6. Control over clothing. Parents will try to influence the clothing choices of their daughters
more than those of their sons. This may function to limit how sexually provocative or
accessible their daughters appear via clothing choice. This form of influence is
hypothesized to protect the daughter’s sexual reputation by limiting signals of sexual
promiscuity or sexual availability.

Materials and Methods

Participants, both students and their parents, responded to questions in survey format on a
computer at any location of their choice. They responded to questions regarding parental
influence experienced during their senior1 year of high school, as well as some individual
difference measures. The entire survey lasted approximately half an hour.

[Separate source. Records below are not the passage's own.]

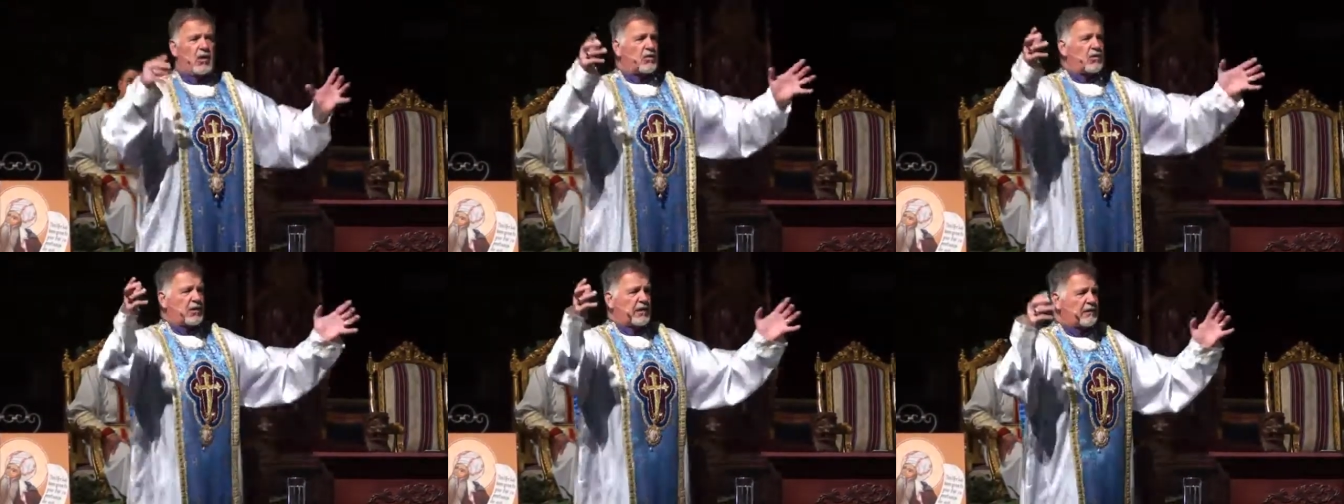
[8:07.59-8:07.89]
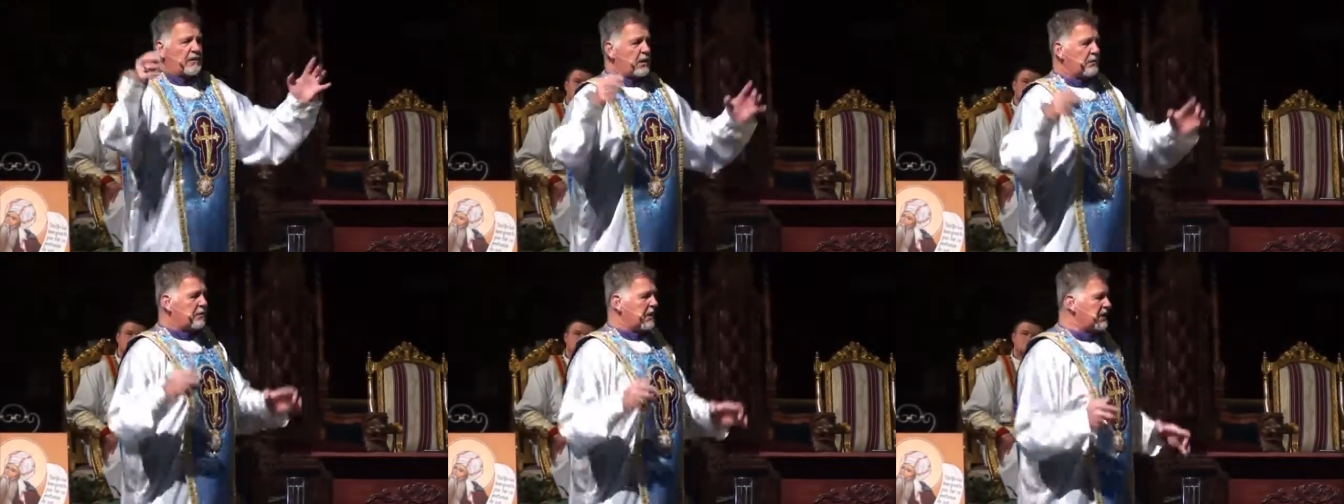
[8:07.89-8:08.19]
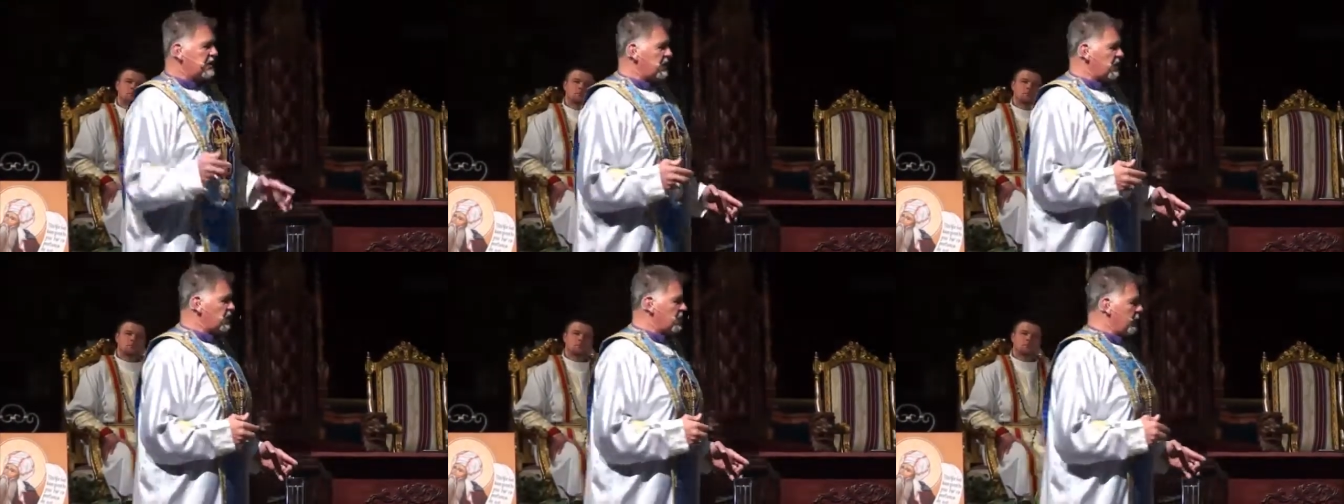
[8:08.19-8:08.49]
owner of the
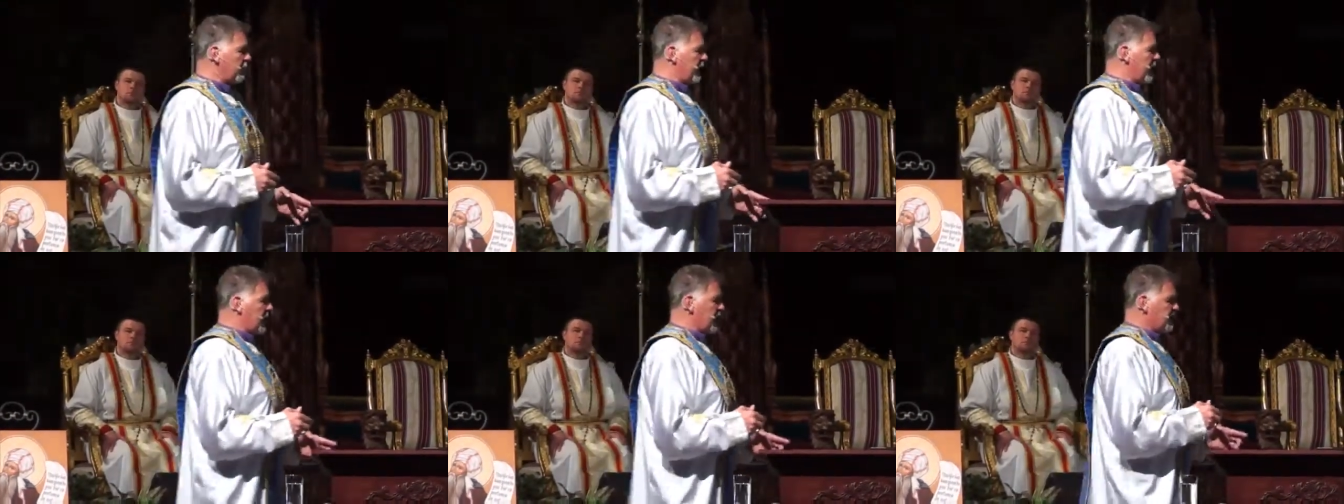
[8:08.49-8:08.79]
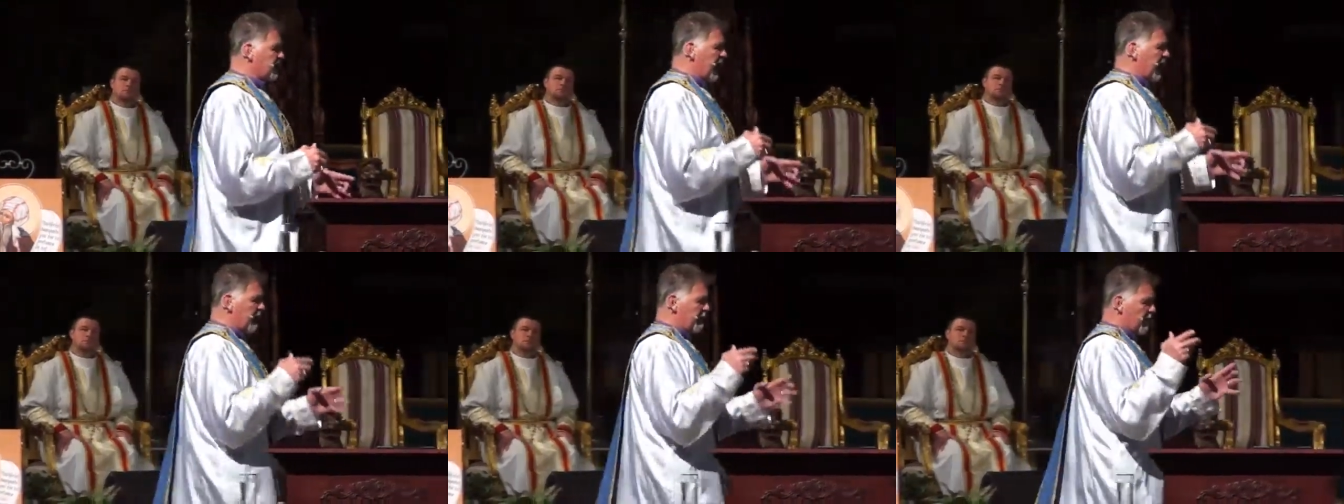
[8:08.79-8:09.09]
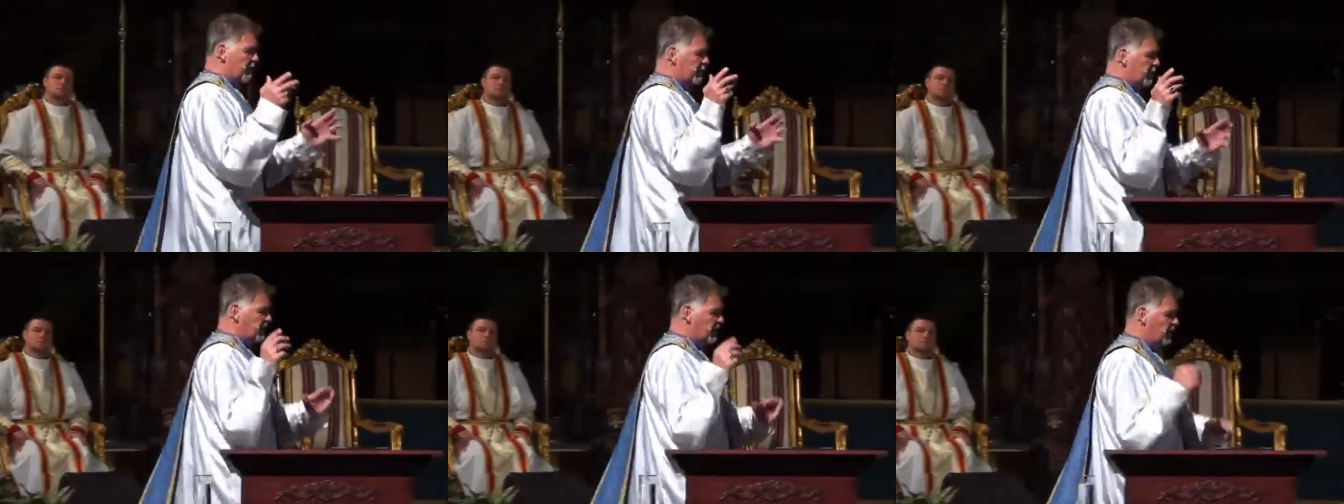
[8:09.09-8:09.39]
business, or because I have
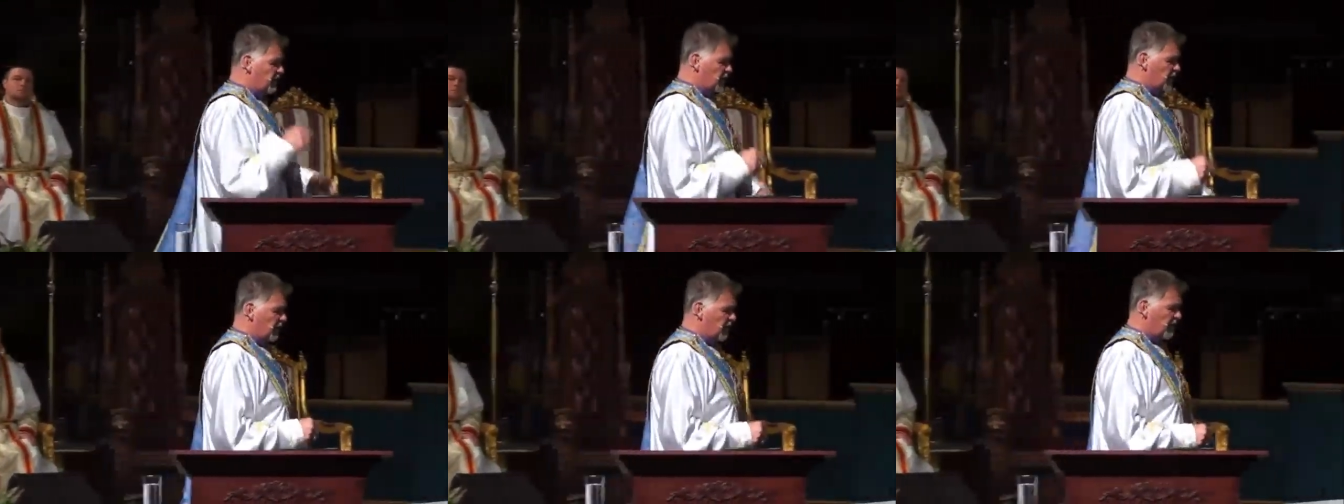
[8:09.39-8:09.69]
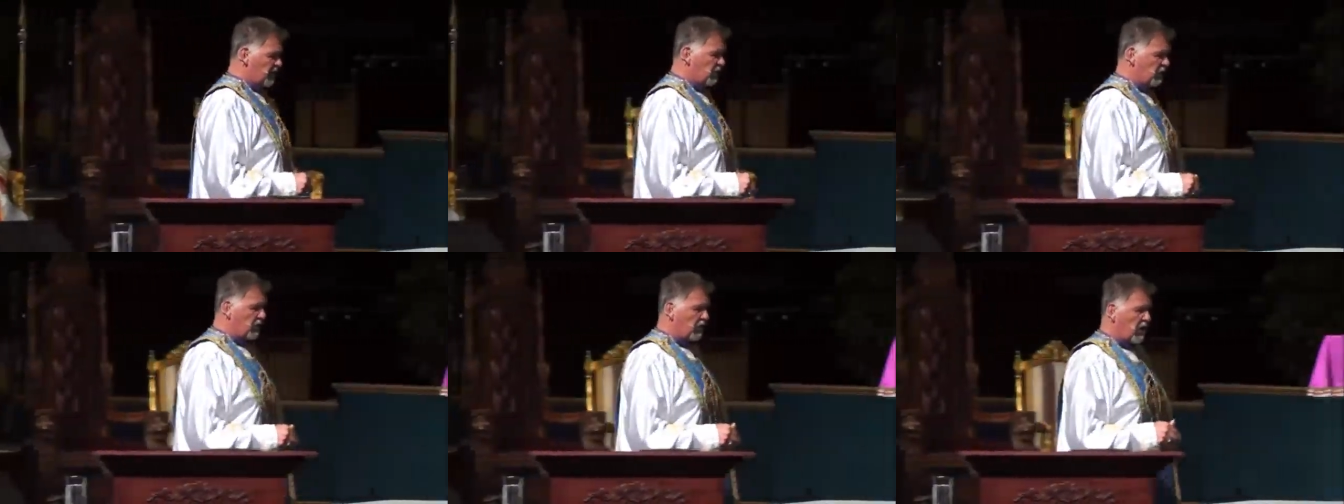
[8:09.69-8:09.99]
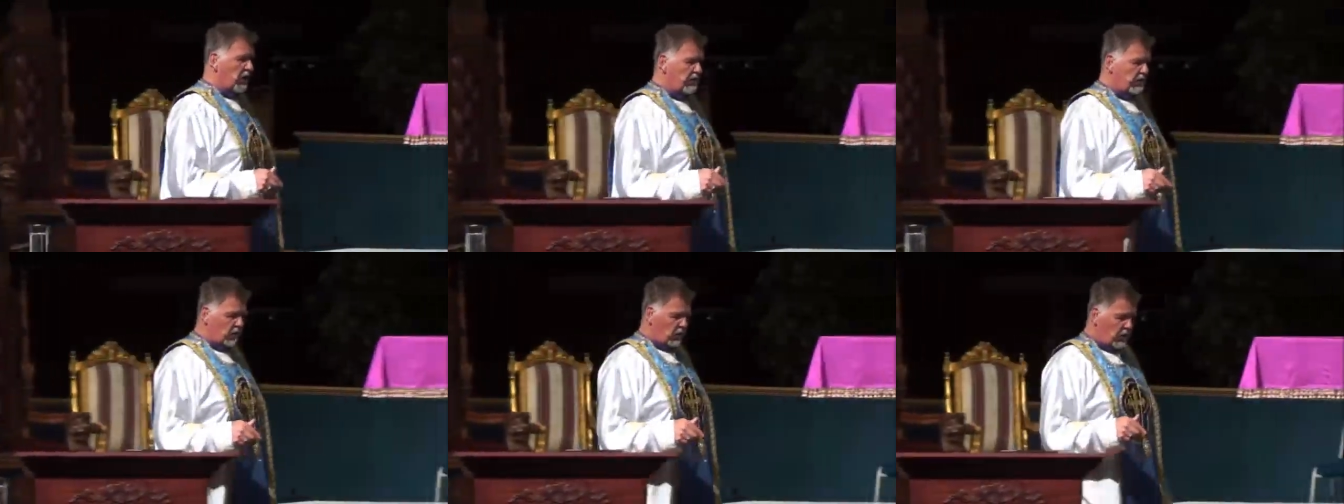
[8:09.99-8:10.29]
a position of
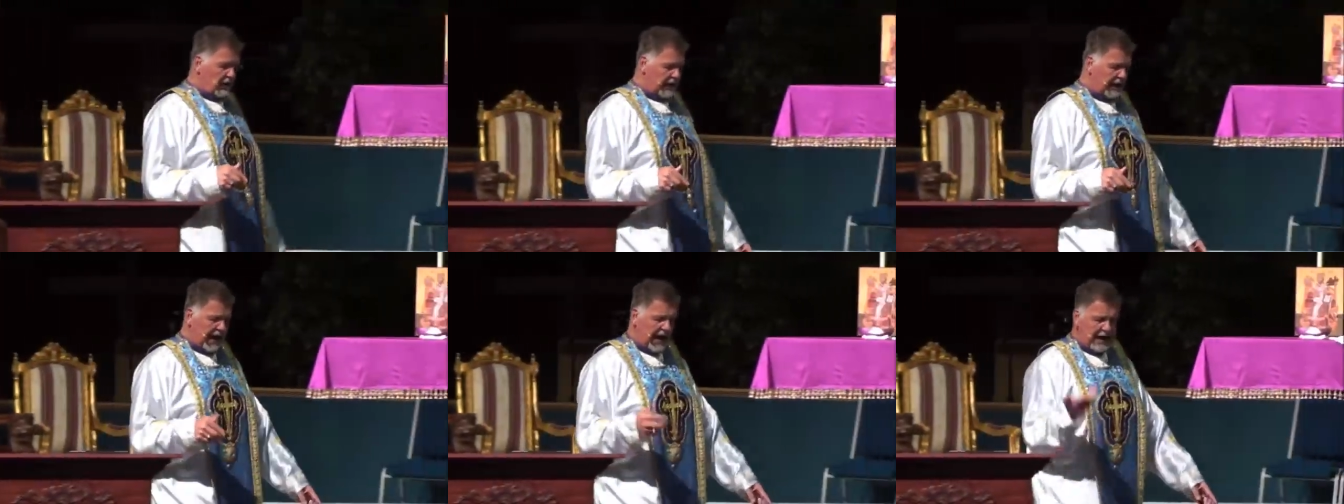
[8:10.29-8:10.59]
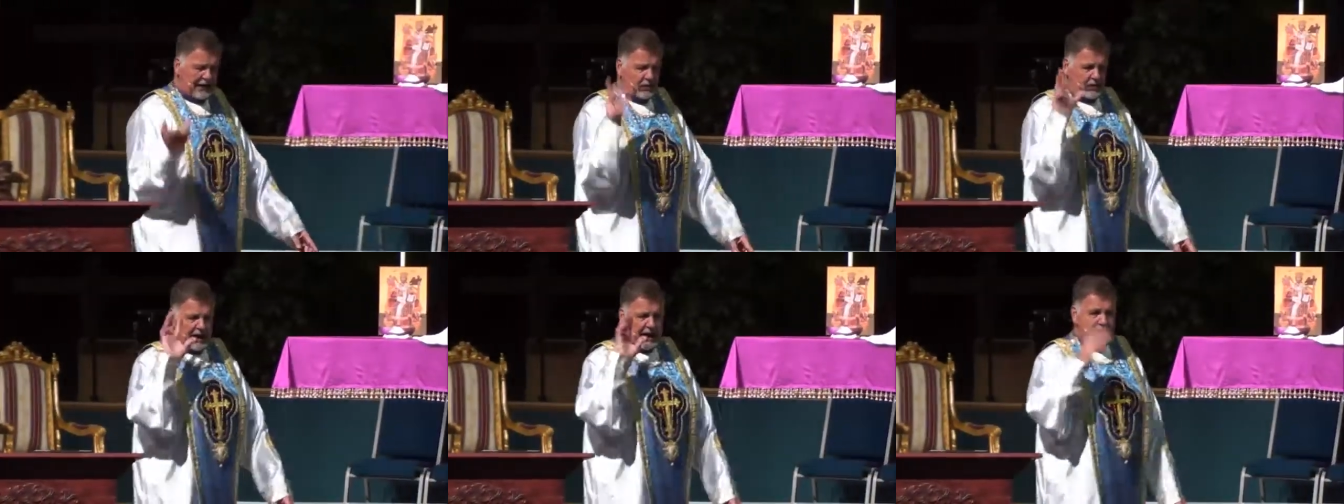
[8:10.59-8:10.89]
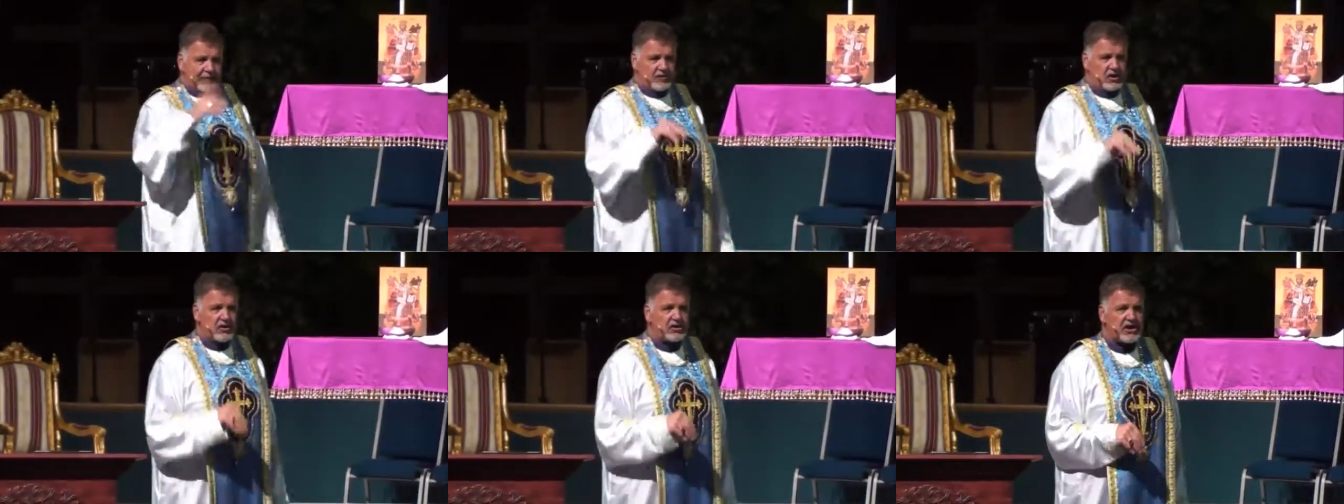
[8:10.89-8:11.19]
authority, I don't
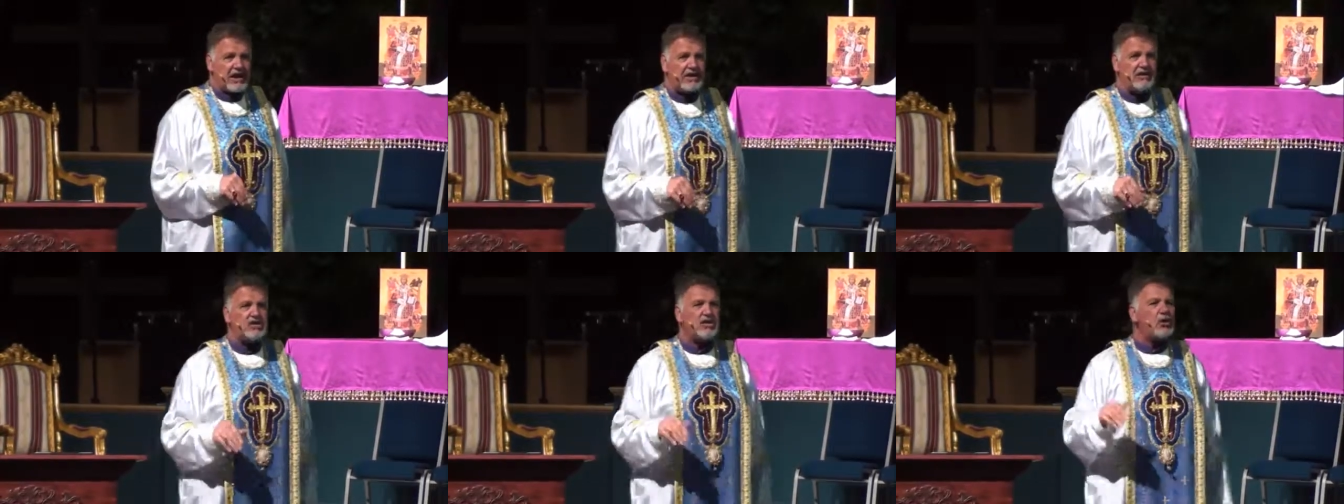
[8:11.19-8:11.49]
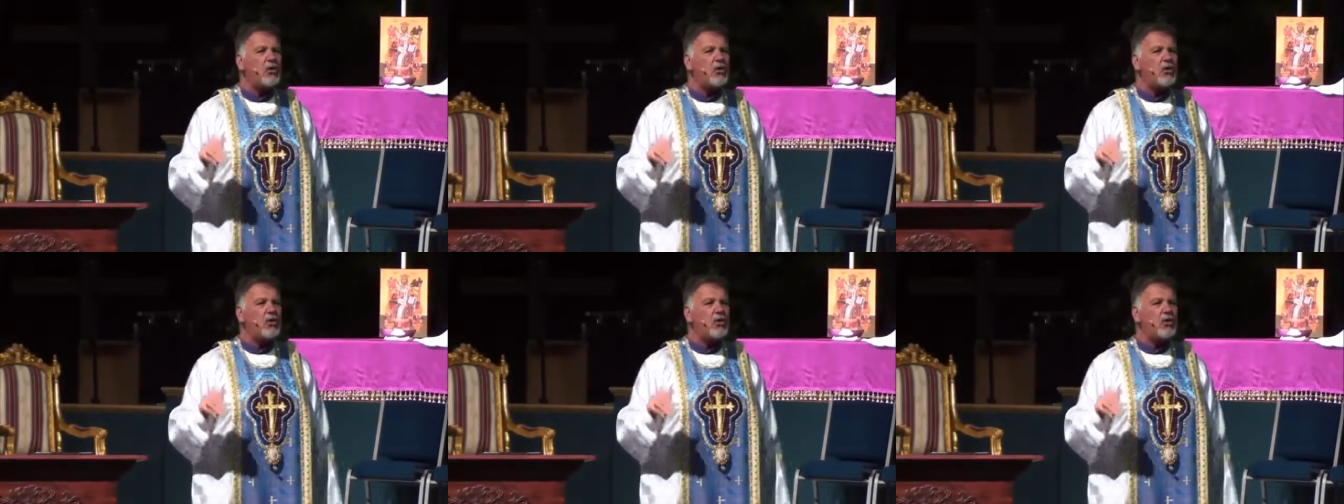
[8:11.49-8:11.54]
have to change.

Participants from two different psychology courses at a large southern university, 39
males and 134 females between ages 18 and 30, participated in this study. All students were
recruited in upper-division psychology courses and received extra credit if they chose to
participate. The mean age of all student participants was 21.2 years (SD = 1.5). Ethnically, 54%
of the participants were White non-Hispanics, 19% were Hispanic, 16% East Asian, 4% South
Asian, 3% Middle Eastern, 2% African-American and 2% chose “Other ethnicity.” Most
students indicated that their families were lower middle class (18%), middle class (34%), or

1 In American high schools, students in their last, or senior, year are generally about 17 years old.
Evolutionary Psychology – ISSN 1474-7049 – Volume 6(2). 2008. -220-

upper middle class (34%). Of these students, 55% had at least one parent who completed our
parent survey.
Parents of a subset of the students, 84 fathers and 88 mothers, participated in the parent
survey. The student participants received additional extra credit for parental participation in the
survey. The mean age of all parent participants was 51.4 (SD = 5.4). Our participants consisted
of 56% White non-Hispanics, 17% Hispanic, 15% East Asian, 4% South Asian, 4% Middle
Eastern, 3% African-American and 1% chose “Other ethnicity.” Most parents indicated that their
income reflected middle class (32%) or upper middle class status (41%).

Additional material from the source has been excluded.